§ Requirement
Every entry must be set down exactly in the answer; no pictures should appear.

§ Dataset content
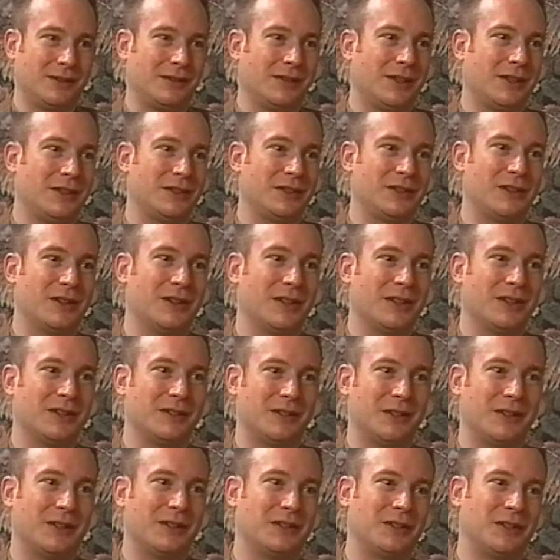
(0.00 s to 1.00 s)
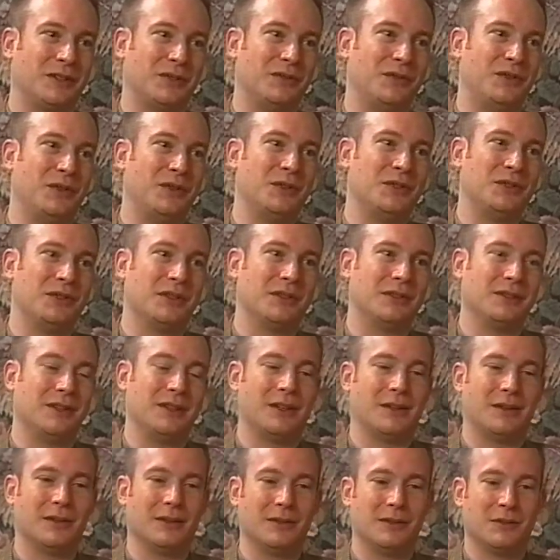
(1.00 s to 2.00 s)
can cause uh, confusion,
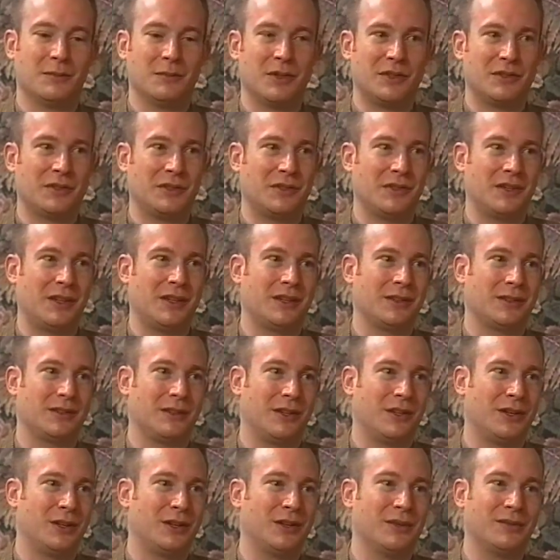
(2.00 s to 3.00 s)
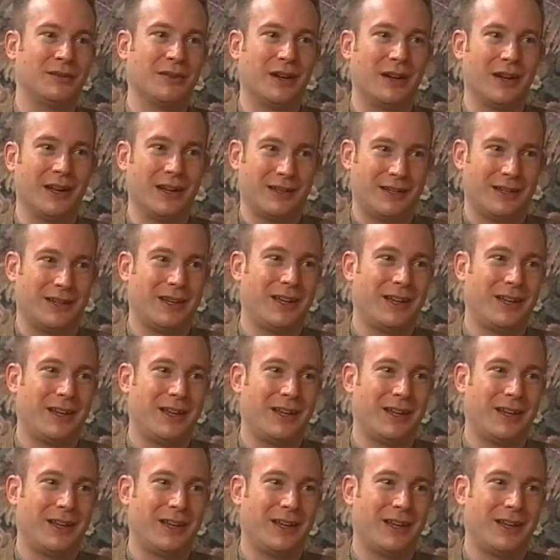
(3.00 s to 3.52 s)
you know, as mm -hmm. much as they can clarify.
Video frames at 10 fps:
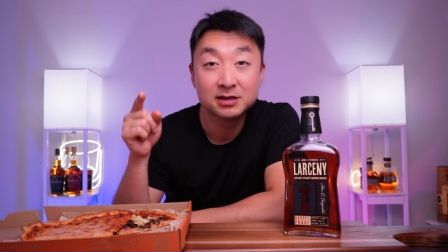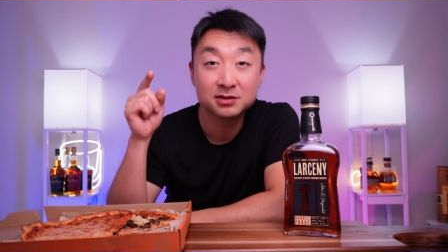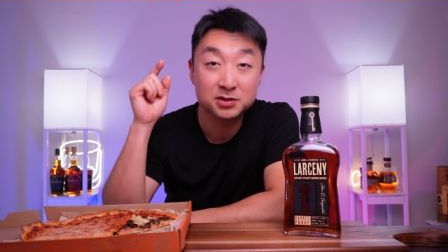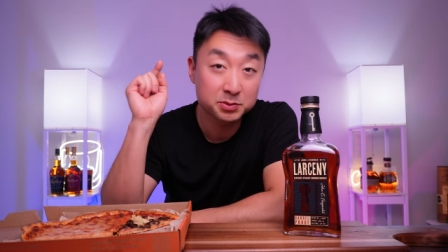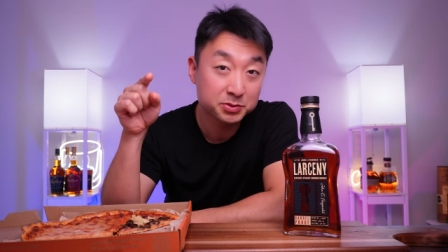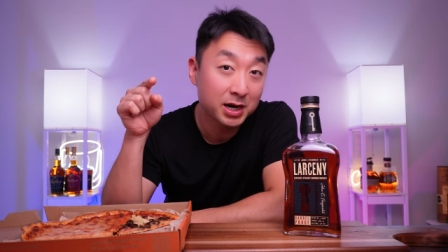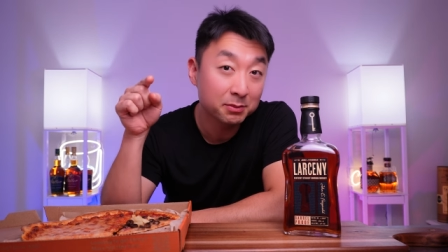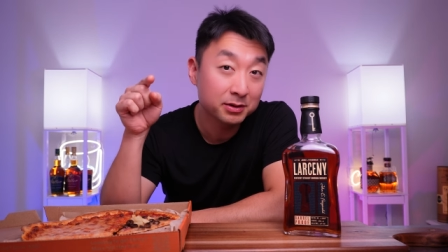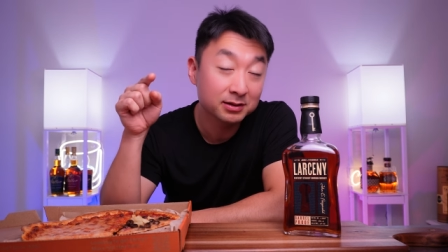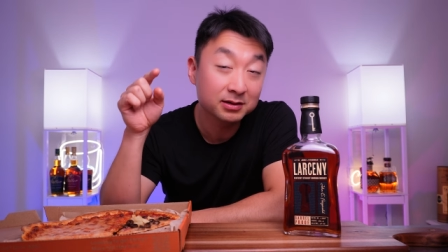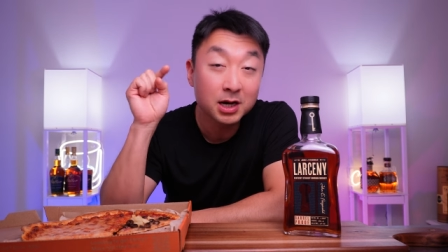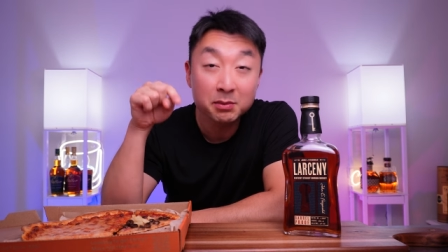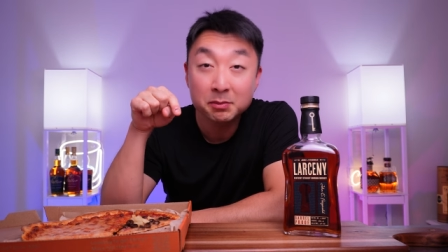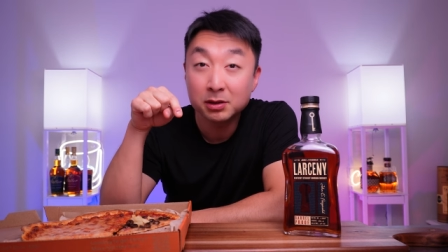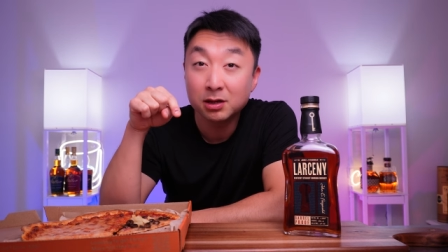hit the subscribe button,
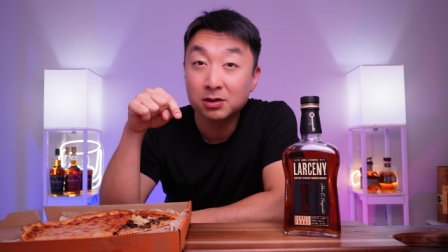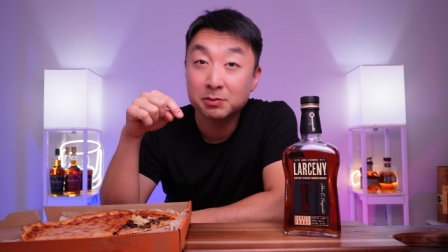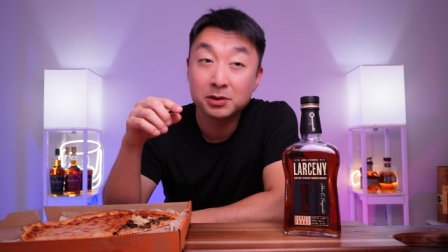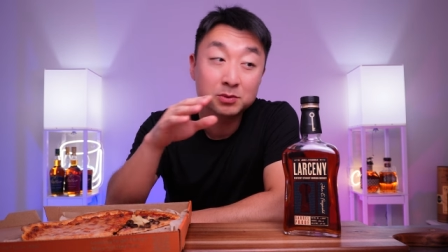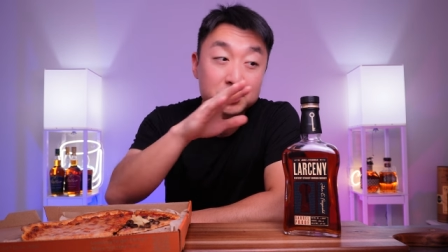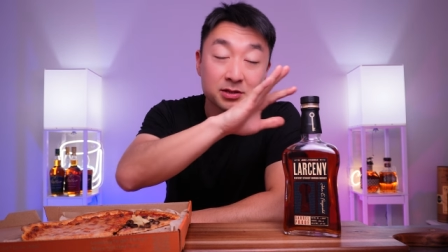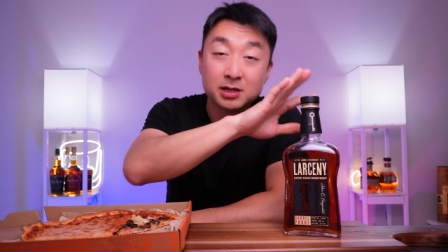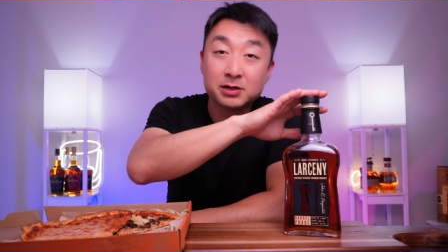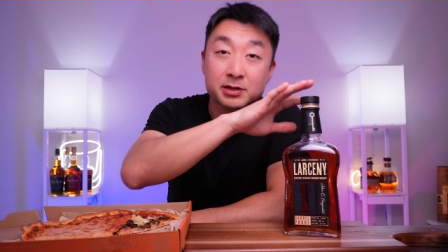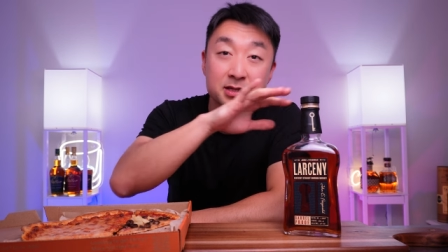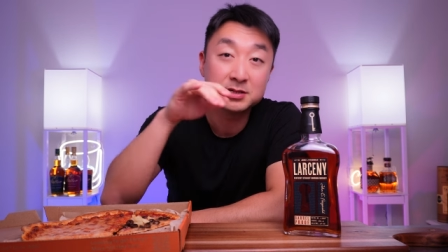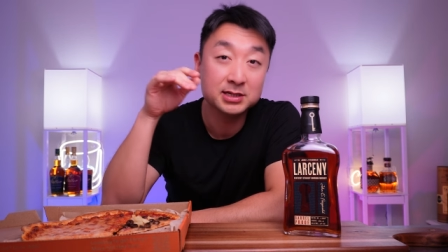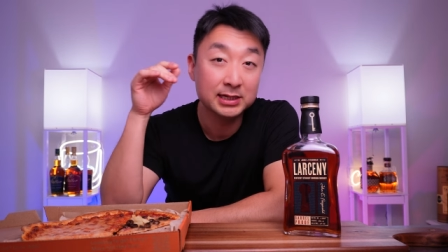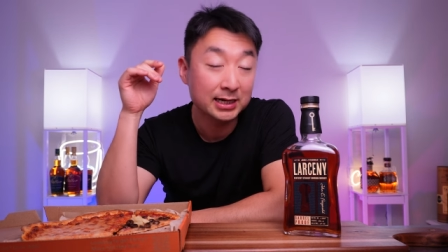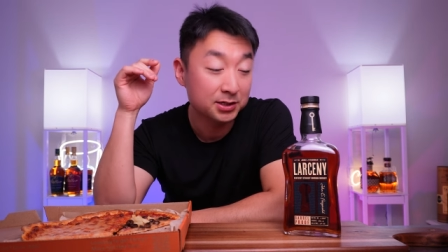comment below, let me know what you think about the
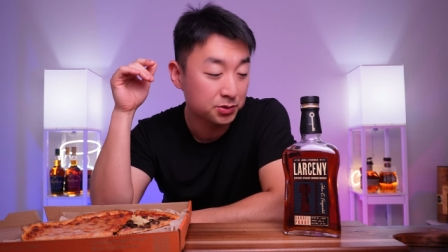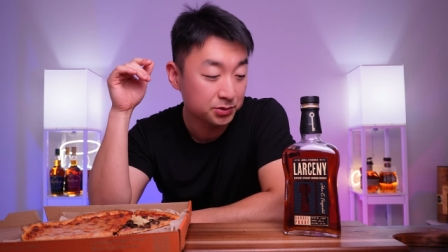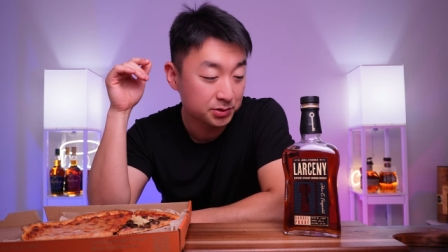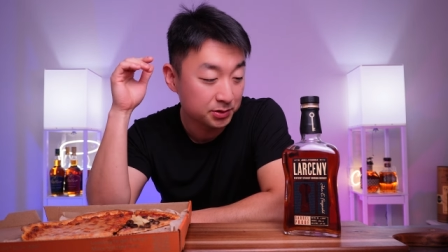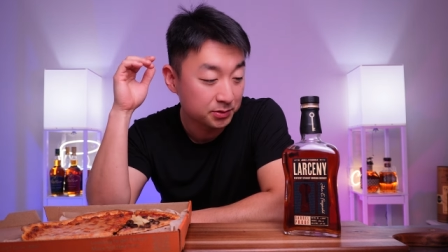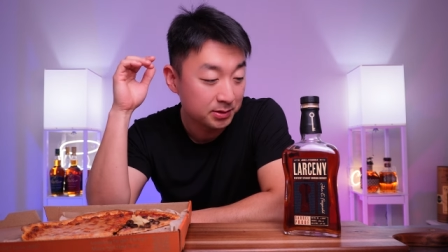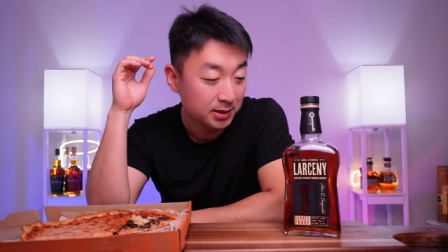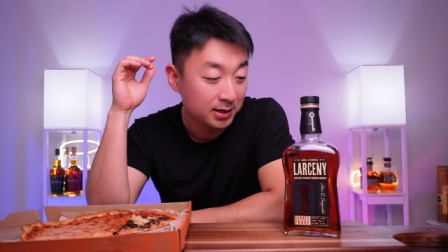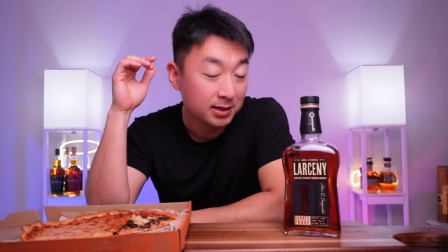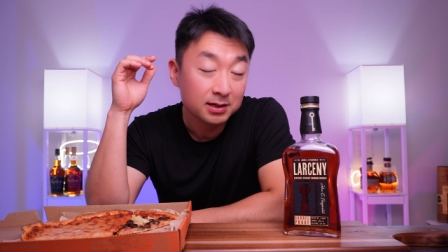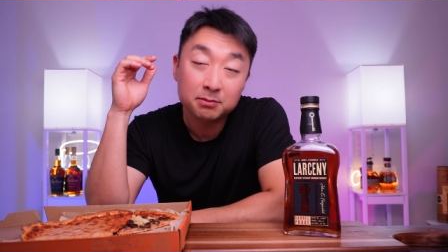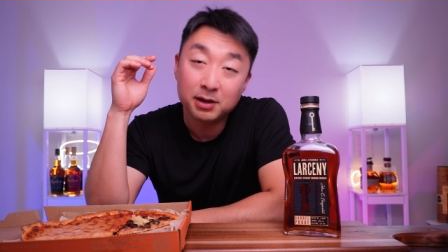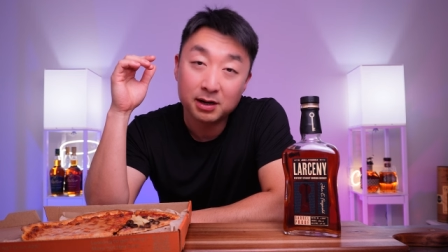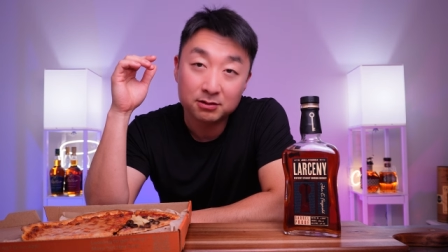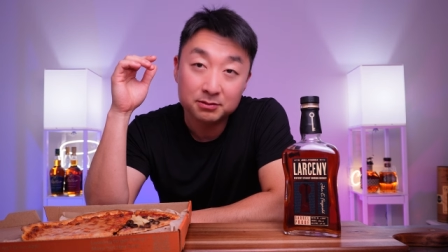C922
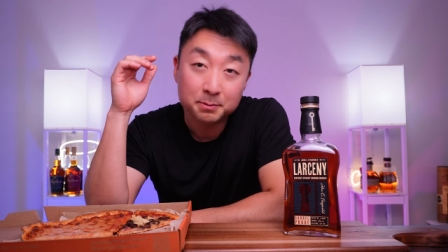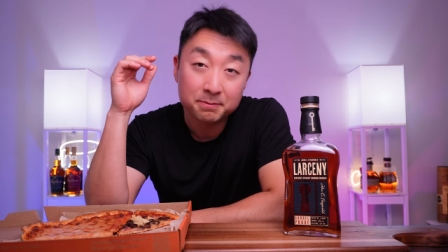bottle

§ Task response
(0.00 s to 1.00 s)
(1.00 s to 2.00 s)
can cause uh, confusion,
(2.00 s to 3.00 s)
(3.00 s to 3.52 s)
you know, as mm -hmm. much as they can clarify.
Video frames at 10 fps:
hit the subscribe button,
comment below, let me know what you think about the
C922
bottle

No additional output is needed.